Patient-reported outcomes with the β3-adrenoceptor agonist mirabegron in a phase III trial in patients with overactive bladder

Abstract

Aims: To assess patient-reported outcomes (PROs) in patients with overactive bladder (OAB) receiving the novel β3-adrenoceptor agonist mirabegron. Methods: Data from a randomised, double-blind, controlled phase III trial in 1,987 patients aged ≥18 years with OAB symptoms for ≥3 months were analysed. Patients received placebo, mirabegron 50 or 100 mg/day, or tolterodine extended release (ER) 4 mg orally once daily for 12 weeks after a 2-week placebo run-in. Prespecified analysis of PROs (changes in OAB Questionnaire [OAB-q], Patient Perception of Bladder Condition [PPBC], and Work Productivity and Activity Impairment: Specific Health Problem [WPAI-SHP] instrument) in patients treated with mirabegron 50 mg/day, tolterodine ER 4 mg/day or placebo is reported. Post-hoc analyses of OAB-q, PPBC and the Treatment Satisfaction-Visual Analogue Scale (TS-VAS) in patients who were incontinent at baseline are also reported. Results: Significant improvements over placebo in OAB-q coping and concern from baseline to final visit were observed with mirabegron 50 mg/day. No significant improvements in these parameters were observed with tolterodine ER 4 mg/day. Mirabegron 50 mg/day significantly increased the proportion of patients showing a PPBC improvement over placebo. Mirabegron 50 mg/day also produced greater improvements in WPAI-SHP presenteeism and greater reductions in absenteeism and overall work impairment than placebo or tolterodine ER 4 mg/day.
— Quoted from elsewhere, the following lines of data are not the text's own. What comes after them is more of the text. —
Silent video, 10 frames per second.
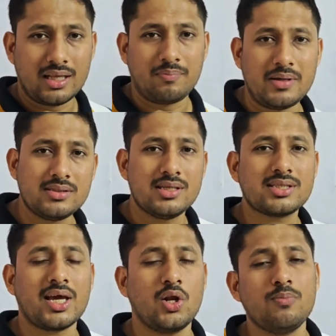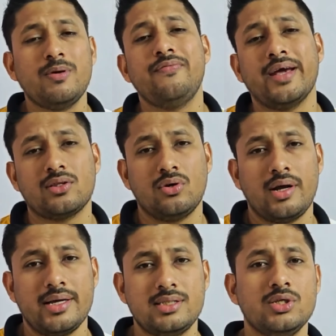That means this cannot be
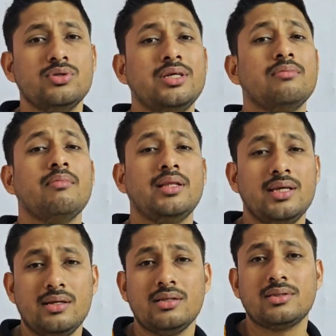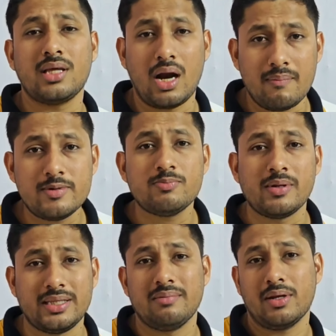factorized using middle term
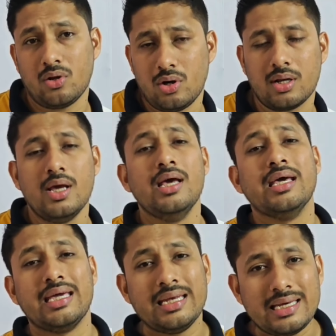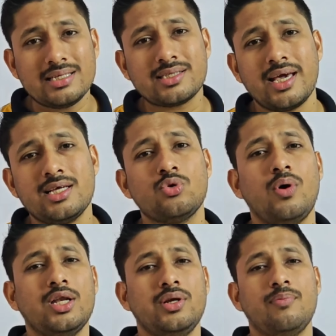splitting method. In this case,
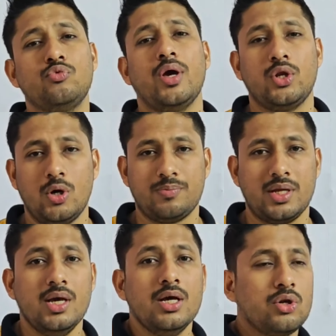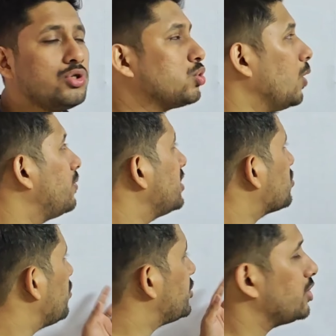what you have to adopt? To solve
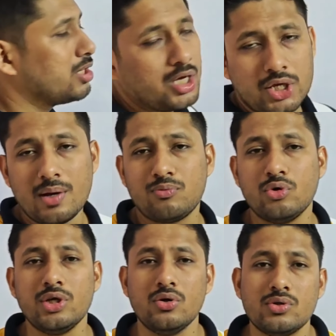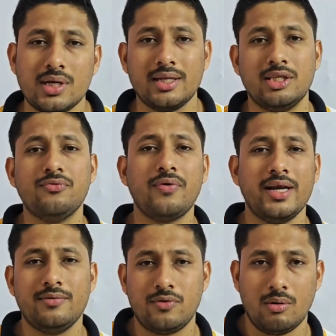this question, you have to use a
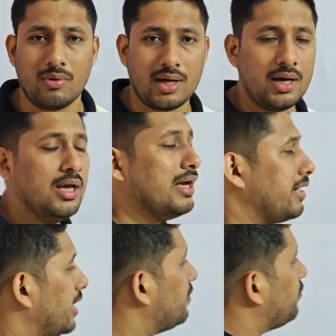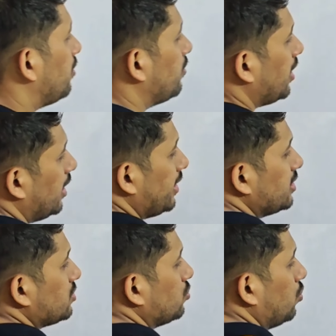different formula. That formula
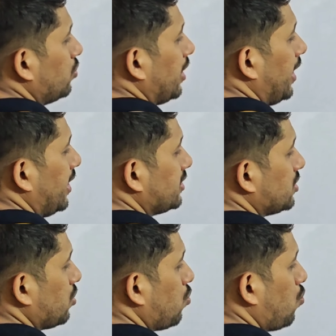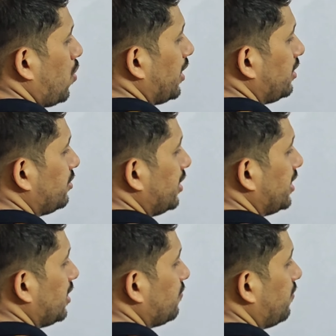is known as
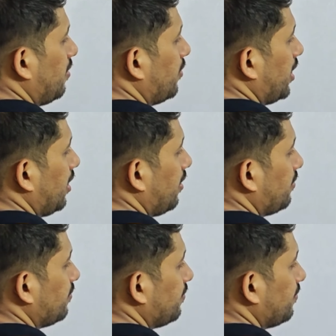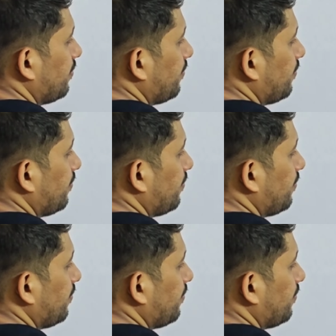quadratic formula.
The impact of mirabegron 50 mg/day treatment on PROs in the incontinent population appears to be greater than that in the overall OAB population. Conclusions: At the approved dose of 50 mg/day, mirabegron significantly improves OAB patients' perception of disease and quality of life, independent of whether they are incontinent at baseline. Neurourol. Urodynam. 35:987–994, 2016. © 2015 The Authors. Neurourology and Urodynamics published by Wiley Periodicals, Inc.